¿Deben ser las vacunas obligatorias para todos? Esa pregunta le ha dado la vuelta a mi cabeza desde un cafecito muy intenso que me obligó a detenerme a cuestionar nuestra respuesta humana a la pandemia. Mi brazo ha recibido ya tres pinchazos y me he librado del contagio a pesar de la constante y arriesgada exposición que nos da la profesión. Me siento, dentro de todo, segura y protegida. Sé que no estoy blindada, pero me da tranquilidad saber que he hecho lo que puedo para protegerme y cuidar a los míos.
Otros no piensan así. Han tomado la decisión consciente de no vacunarse. Algunos consideran que la inmunidad que les dio el contagio sería suficiente o le cuelgan a los demás la responsabilidad de cuidarlos. Consideran que si el resto del mundo está protegido, no tendrían nada qué temer. Lo respeto.
El problema surge, pienso, cuando llega la imposición: la de vacunarse o no; la de elegir sobre el cuerpo de alguien más o sus creencias; la de mandar de manera arbitraria el destino de otros desde nuestra perspectiva y privilegios. Y aquí es donde no sé qué sentir. Lo confieso. Quisiera apostarle al sentido común, pero, bueno, no lo encuentro.
También me genera sentimientos encontrados saber a quiénes sí se le impone un mandato y a quiénes no; decisión que se toma siempre el que está en la posición de mayor privilegio. Por ejemplo, Estados Unidos. No le ordenó a sus ciudadanos ni el aislamiento ni la vacunación, tampoco las pruebas anticovid de rutina, pero sí lo hace con los migrantes que llegan o se quieren quedar en el país. Libertades para uno, obligaciones para otros, dependiendo del lado del cerco en el que estén parados. Y yo también soy migrante.
Para recorrer el camino a la ciudadanía, en Estados Unidos tienes que presentar tu cartilla de vacunación. Sí, es un hecho, el estado migratorio depende de las inmunizaciones que recibiste desde niño y los que te obligan a ponerte de adulto. Ahora, la vacuna contra el covid es parte de los requisitos. No es una novedad, pero es una situación que crea un abismo entre los que sí y los que no; los que nacieron en esta tierra y los que quieren echar raíces en ellas.
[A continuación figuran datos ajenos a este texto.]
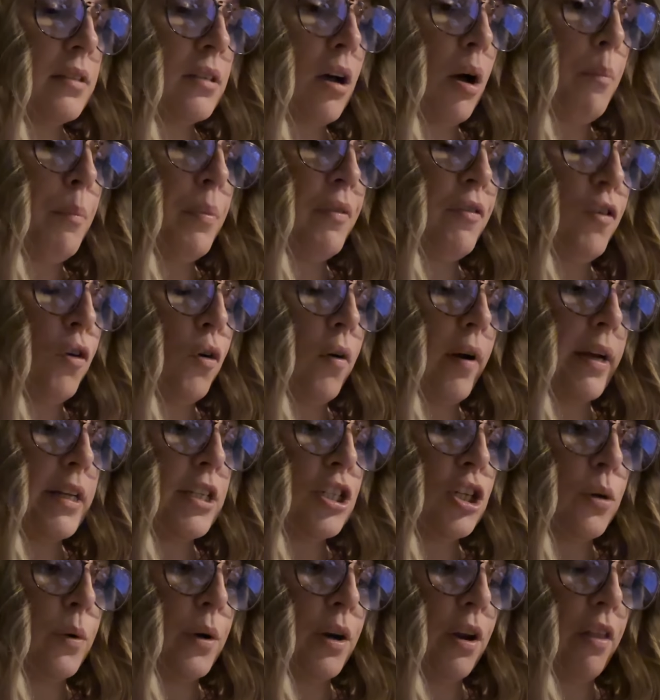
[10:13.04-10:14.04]
up before I
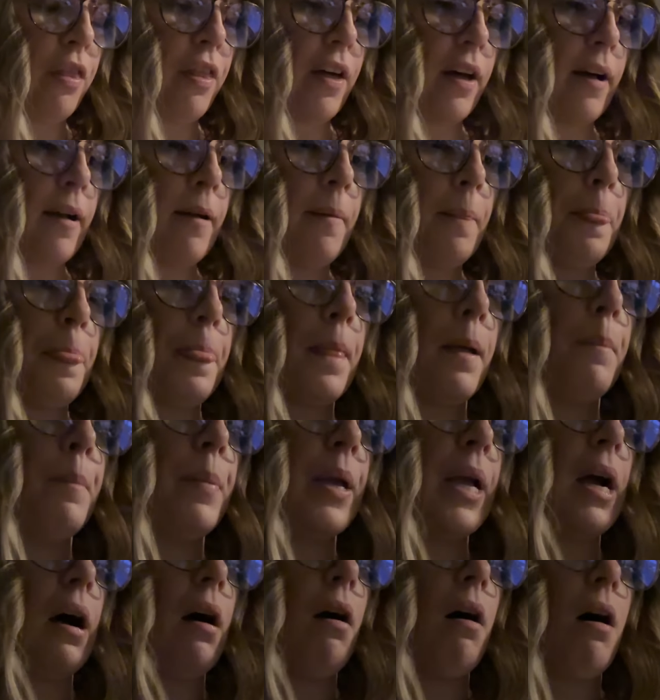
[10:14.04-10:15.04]
do another
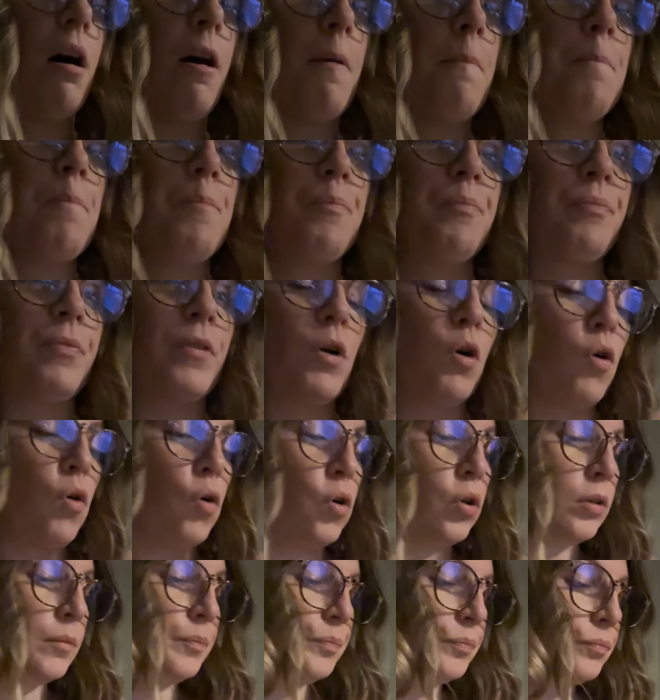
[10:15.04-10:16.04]
PR
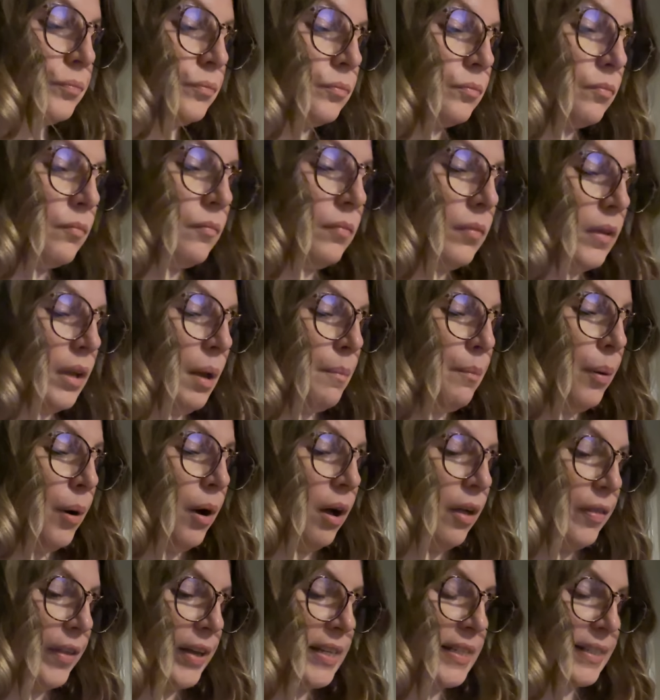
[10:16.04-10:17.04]
call.
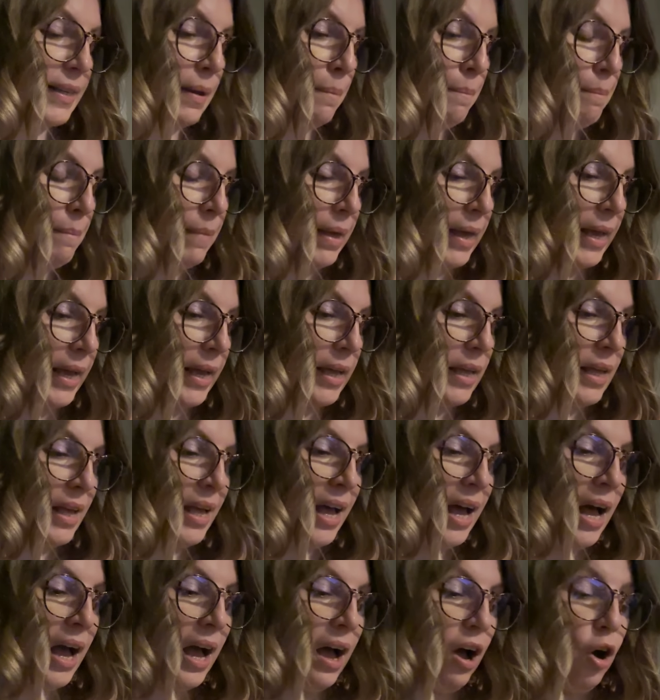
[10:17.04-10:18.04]
But they sent me,
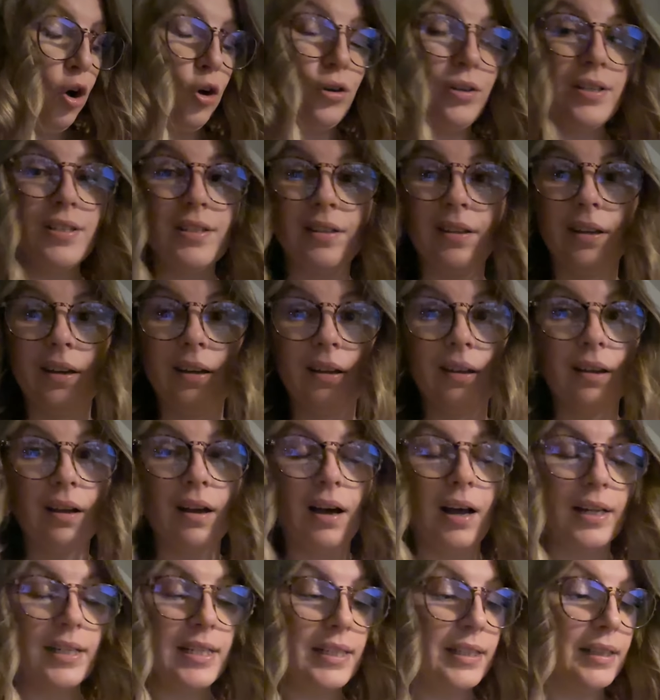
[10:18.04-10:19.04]
honestly,
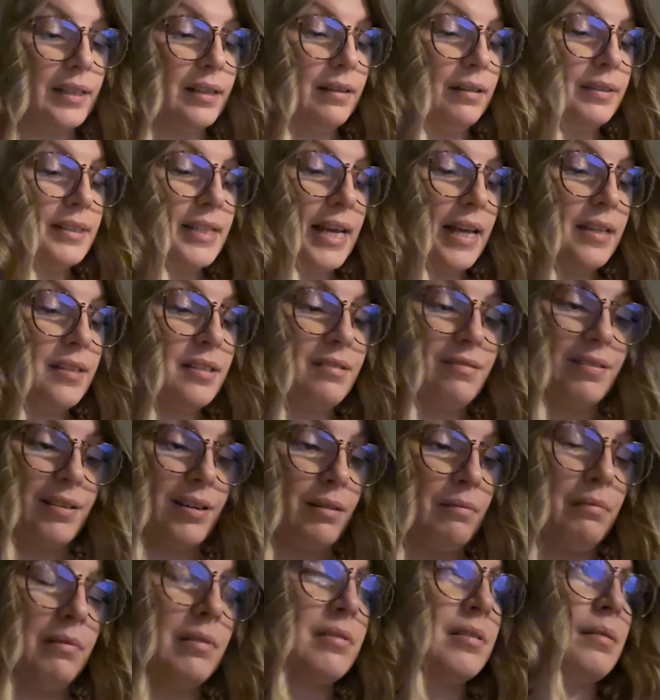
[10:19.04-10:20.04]
I did a little tester and
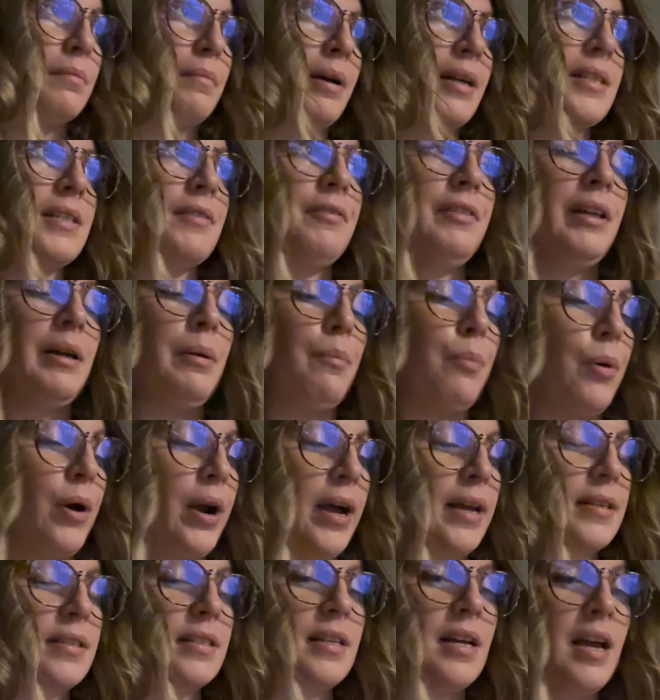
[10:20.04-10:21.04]
I wasn't massively
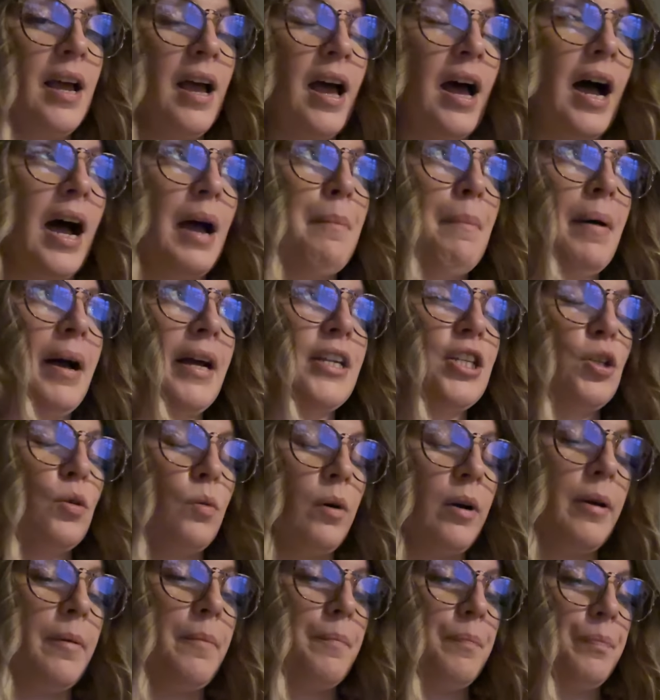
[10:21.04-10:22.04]
impressed. I might do
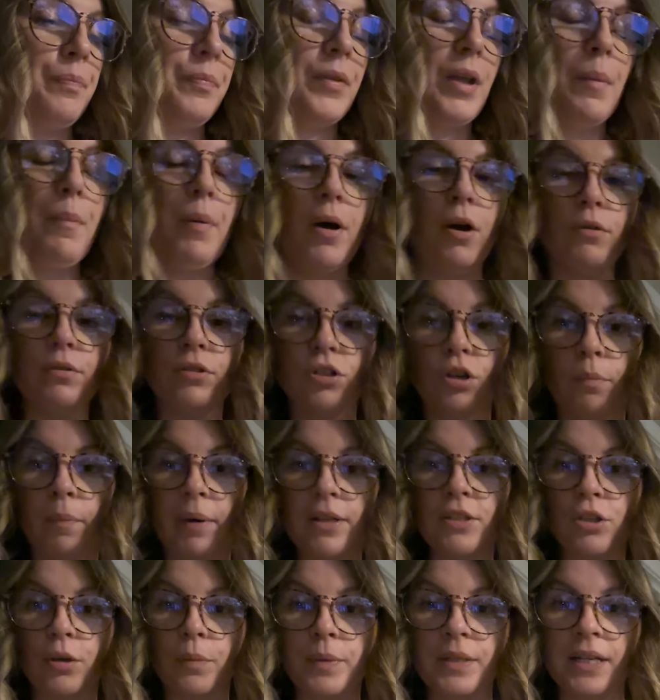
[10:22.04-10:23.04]
a post on my
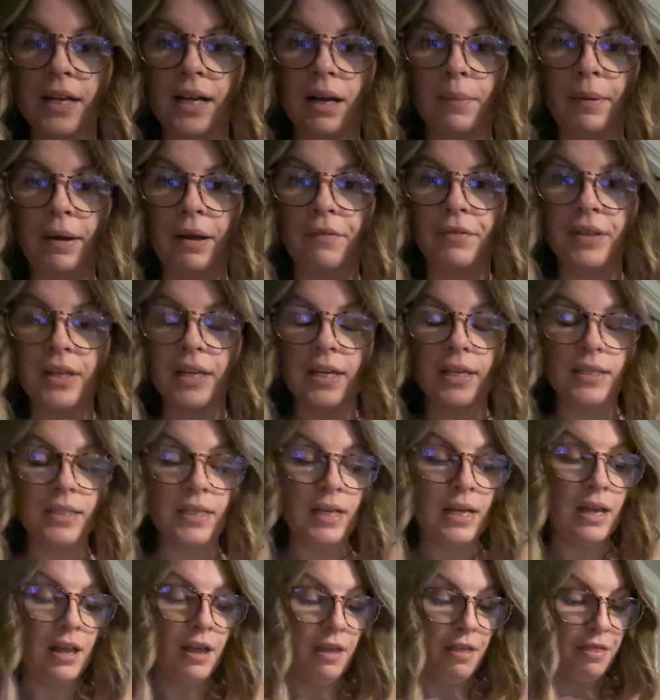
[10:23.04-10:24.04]
Substack about these.
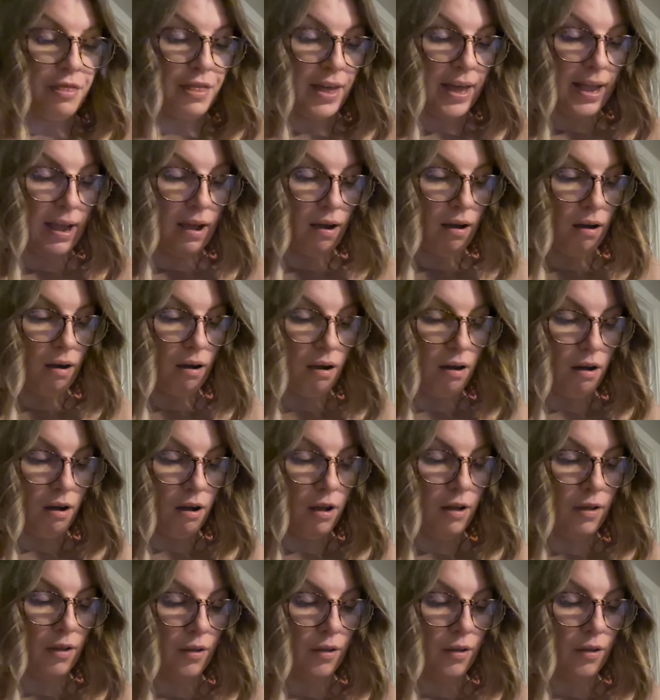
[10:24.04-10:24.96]
They are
Estados Unidos es uno de los países con mejor acceso a la vacuna en el mundo y aquí los residentes pueden escoger cuál quieren, en dónde la quieren y cuando. Hay dosis para ponerles refuerzo y hasta el tercer pinchazo casi para todos. También hay pruebas de todos los tipos gratuitos para la población en general. La prevención y el tratamiento no es un sueño, es una opción. No en todo el mundo es así; de hecho, casi en ningún otro país hay tantos lujos médicos en una pandemia. Pero esto abre la puerta a que con mayor acceso, más alto el grado de escepticismo. Si es para todos, ¡algo malo tendrá!, piensan.
El problema surge del cúmulo de teorías de conspiración que se propagan en la red tan rápido como el virus en el cuerpo. Entran camufladas como verdades irrefutables de una ciencia manipulada para confirmar casi cualquier hipótesis, por más descabellada que sea. Parecen ciertas y nos las creemos, porque tenemos ganas y necesidad de poner la fe en algo. Y eso es muy peligroso, ¡ah qué tanto!
Confieso que yo tampoco creía mucho al principio. Pensé que todo era una exageración y que era cuestión de días antes de volver a la normalidad. Pero ahora apenas distingo que era lo de antes o cómo es el hoy. Le he visto el rostro al coronavirus y me ha rozado la muerte. Yo elijo de manera consciente e informada vacunarme; pero defiendo también la libertad de decisión.